Given records
══════

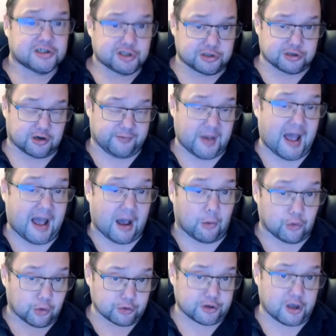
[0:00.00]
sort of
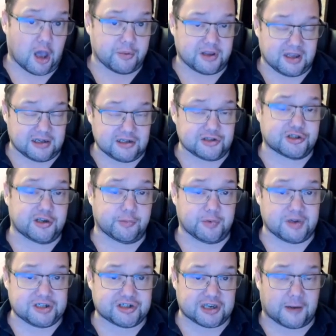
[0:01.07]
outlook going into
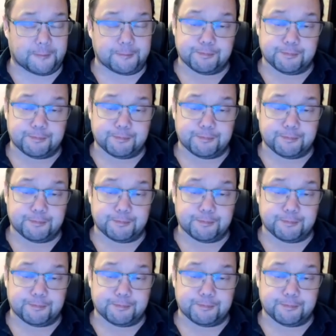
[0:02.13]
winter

══════

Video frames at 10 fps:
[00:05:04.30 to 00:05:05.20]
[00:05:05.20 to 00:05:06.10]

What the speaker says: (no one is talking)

══════

Task details
For this exercise, please output exactly the lines above starting at the line with "Video frames at" and ending at the line with "What the speaker says: (no one is talking)", ends included.

Answer for the task
Video frames at 10 fps:
[00:05:04.30 to 00:05:05.20]
[00:05:05.20 to 00:05:06.10]

What the speaker says: (no one is talking)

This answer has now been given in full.